Ainsi, par leur objet même, les dispositions en cause ne peuvent manquer d'être déclarées contraires à la Constitution.
II. : Sur le champ d'application des dispositions litigieuses
Le rétablissement de l'article 6 de la loi n° 63-777 du 31 juillet 1963, qui lui-même renvoie et à l'article 1er de ladite loi, a pour conséquence de faire en sorte que soient soumises aux dispositions nouvelles non seulement les fonctionnaires et agents publics, mais aussi les agents de droit privé des entreprises, établissements et organismes chargés de la gestion d'un service public.
Si le système du trentième indivisible est une règle de la comptabilité publique, il ne saurait être opposé, ni appliqué, à des salariés extérieurs au domaine d'application des règles de la comptabilité publique.
Si le système du trentième indivisible est une règle exigée par le principe de continuité du service public, il ne peut être, sauf à rompre gravement l'égalité des citoyens devant la loi, opposé qu'à ceux des salariés qui, au sein des entreprises, organismes et établissements concernés, participent eux-mêmes et directement aux missions de service public.

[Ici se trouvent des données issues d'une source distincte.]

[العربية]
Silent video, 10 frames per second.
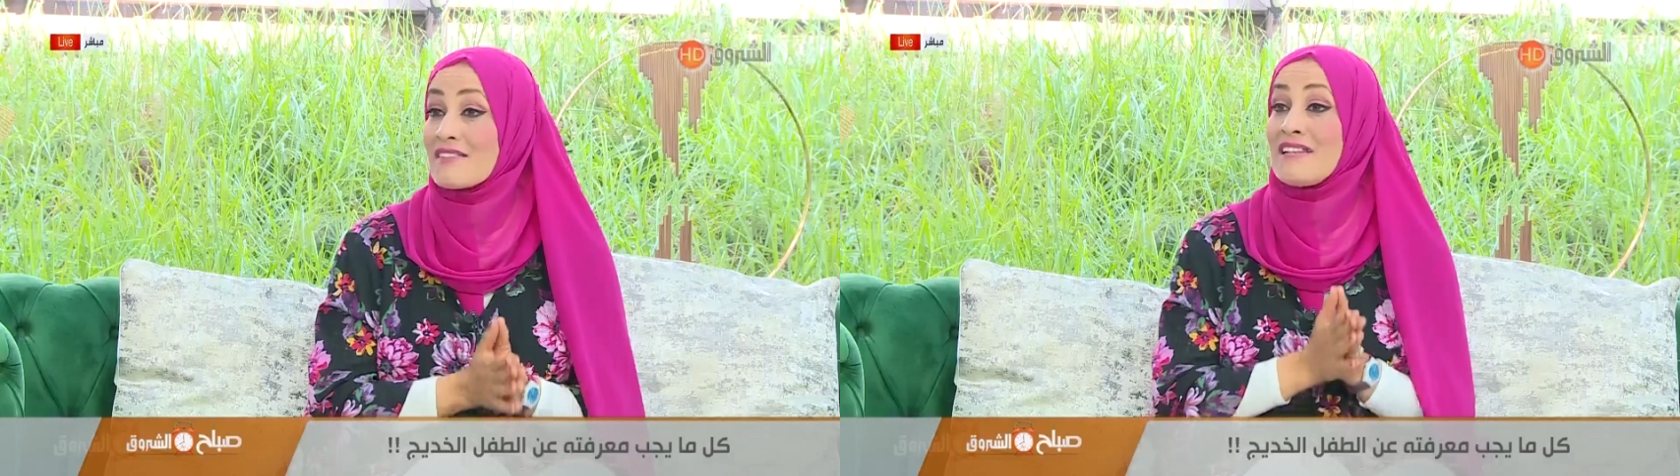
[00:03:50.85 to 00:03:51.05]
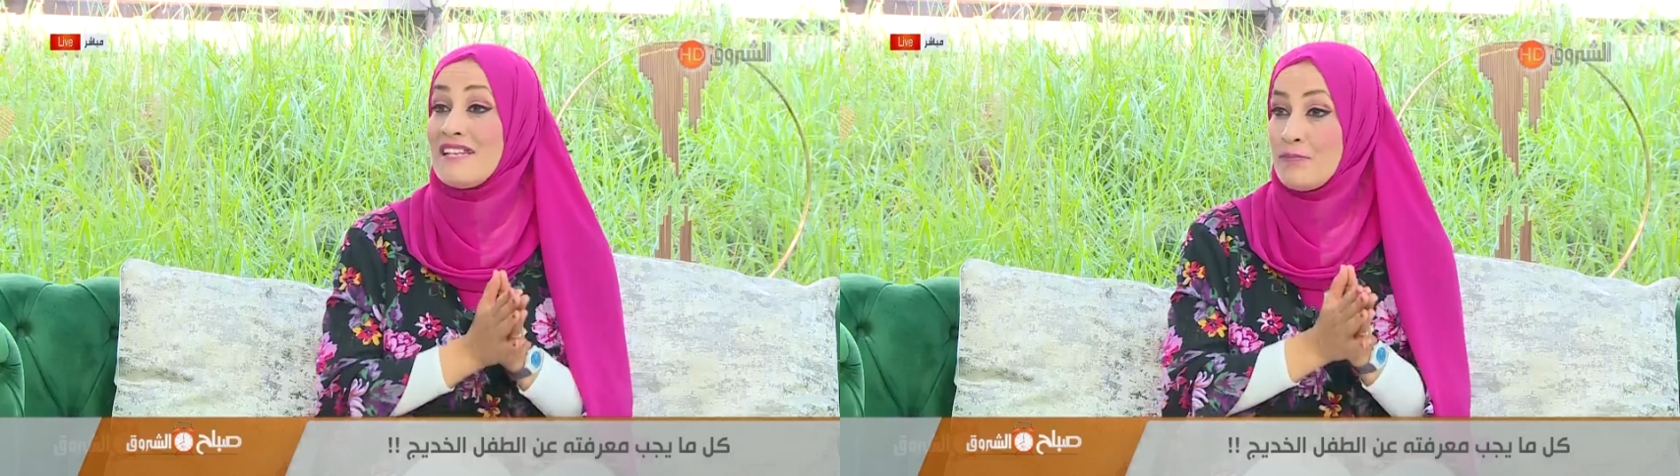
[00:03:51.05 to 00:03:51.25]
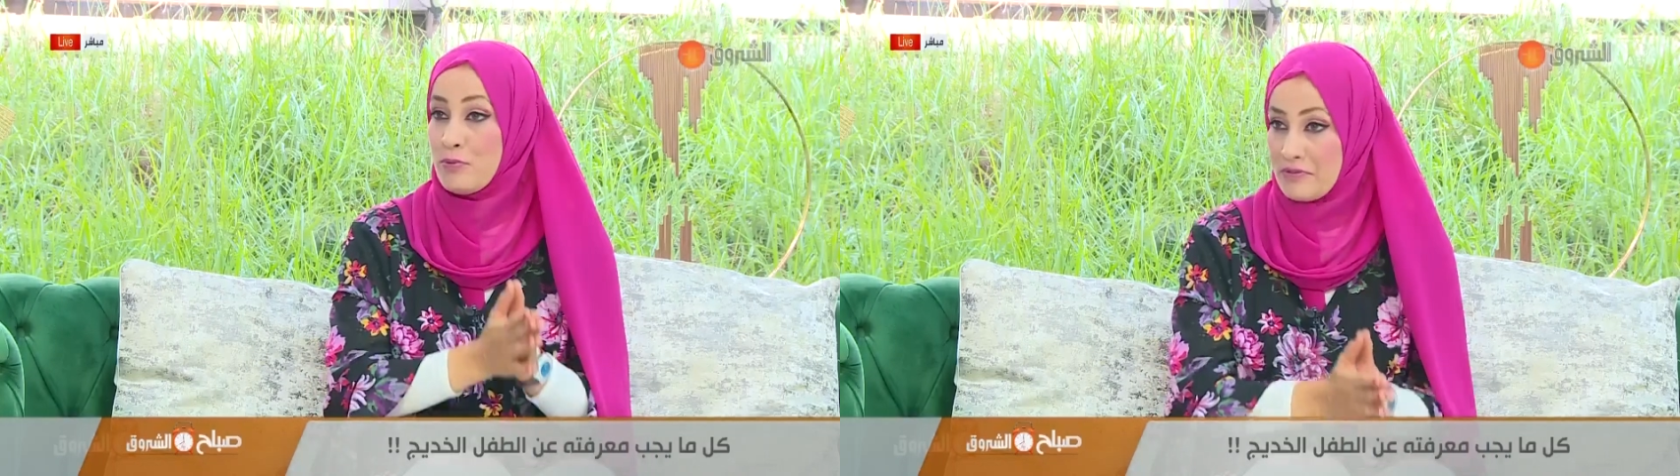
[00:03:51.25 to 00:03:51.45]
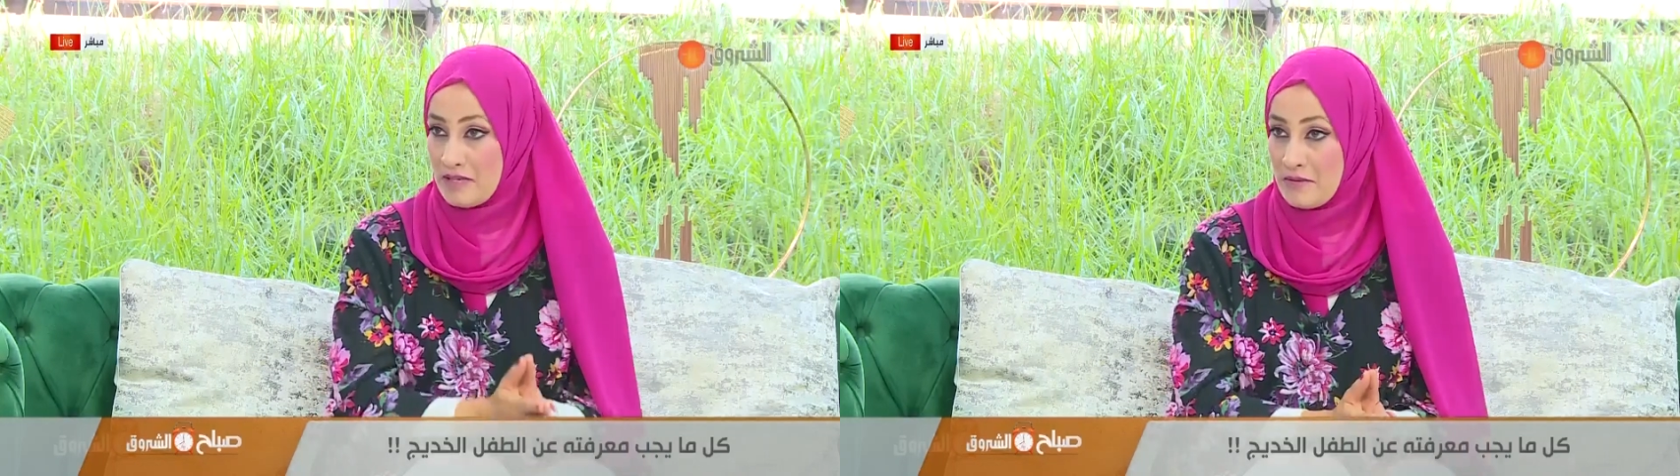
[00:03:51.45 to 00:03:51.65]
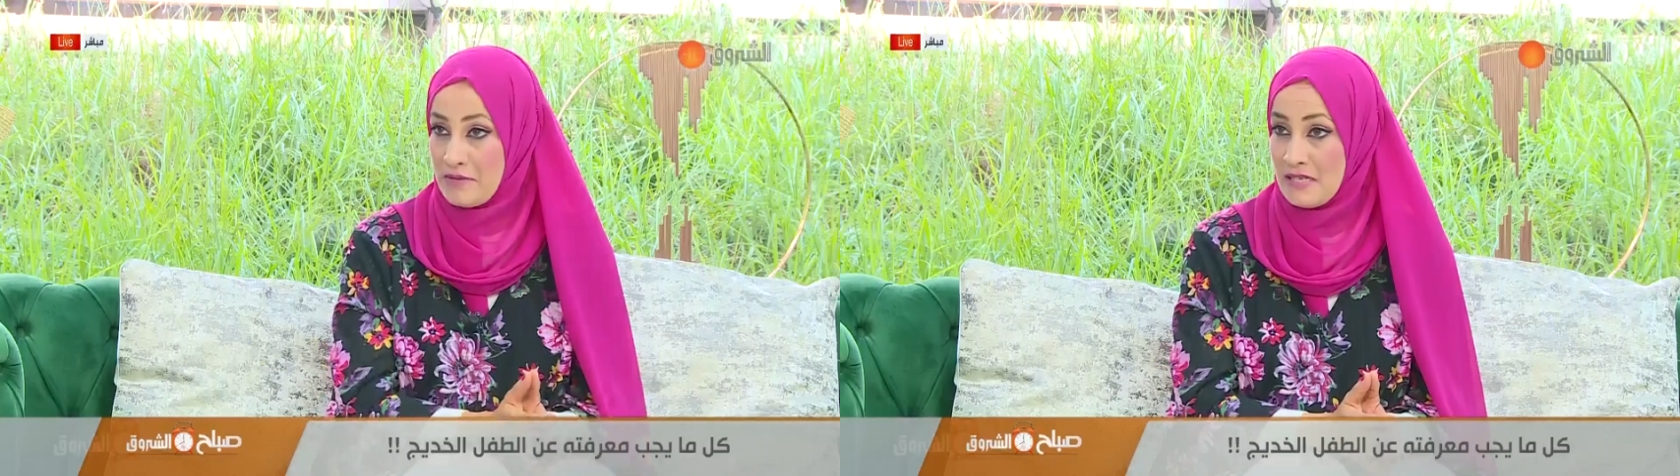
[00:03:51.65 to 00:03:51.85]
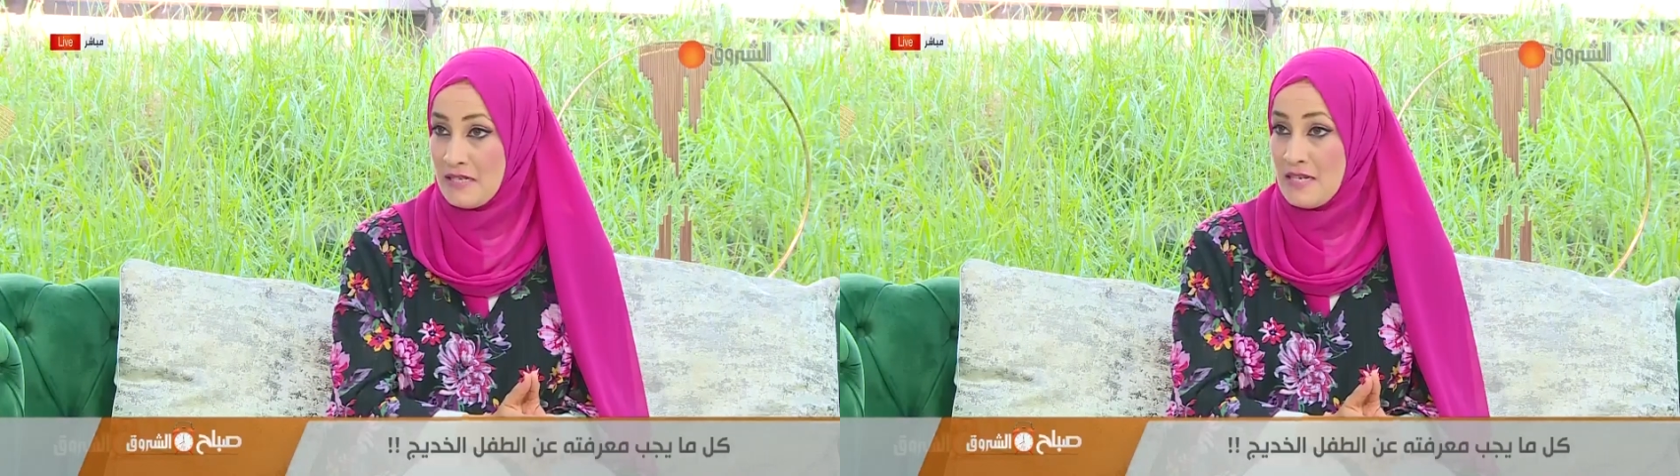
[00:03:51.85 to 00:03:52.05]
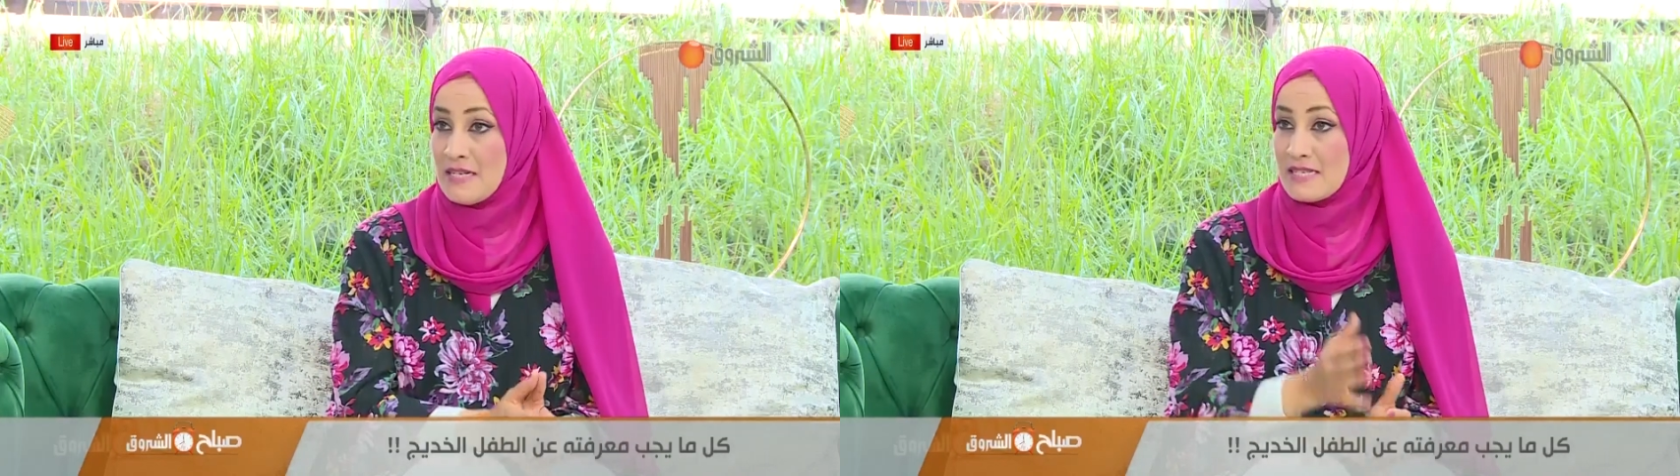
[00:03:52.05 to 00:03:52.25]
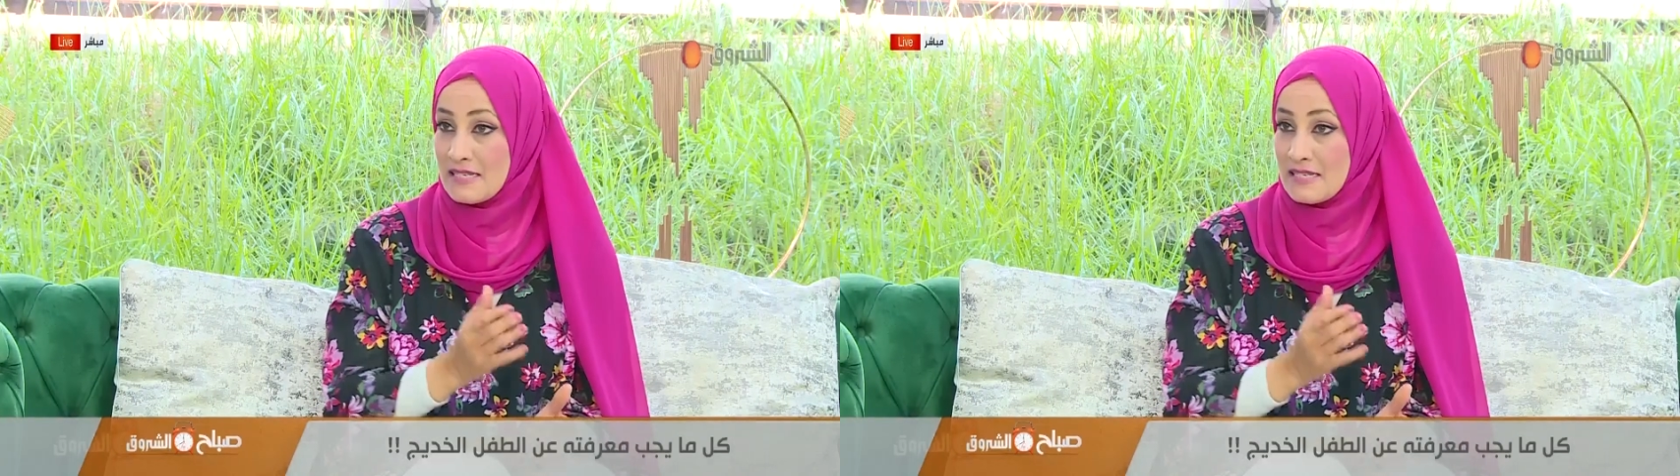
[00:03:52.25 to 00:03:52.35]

لليبوثيرمي نعم.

Les dispositions contestées, dont on aura compris qu'elles se préoccupent plus de porter atteinte au droit de grève que de défendre la comptabilité publique ou le service public, imposent donc des sujétions particulières à certaines catégories de salariés, sans qu'aucune différence de situation le justifie objectivement, dès lors que se trouvent touchés des agents qui ne participent pas au service public ni ne sont soumis à la comptabilité publique. Entre ceux-ci et les autres salariés l'égalité est donc détruite.
A ce titre aussi les dispositions contestées seront déclarées contraires à la Constitution.
C'est pour l'ensemble de ces raisons que les députés soussignés ont l'honneur de vous demander, en application du deuxième alinéa de l'article 61 de la Constitution, de déclarer non conforme à celle-ci la loi qui vous est déférée.
Nous vous prions d'agréer, Monsieur le président, Messieurs les conseillers, l'expression de notre haute considération.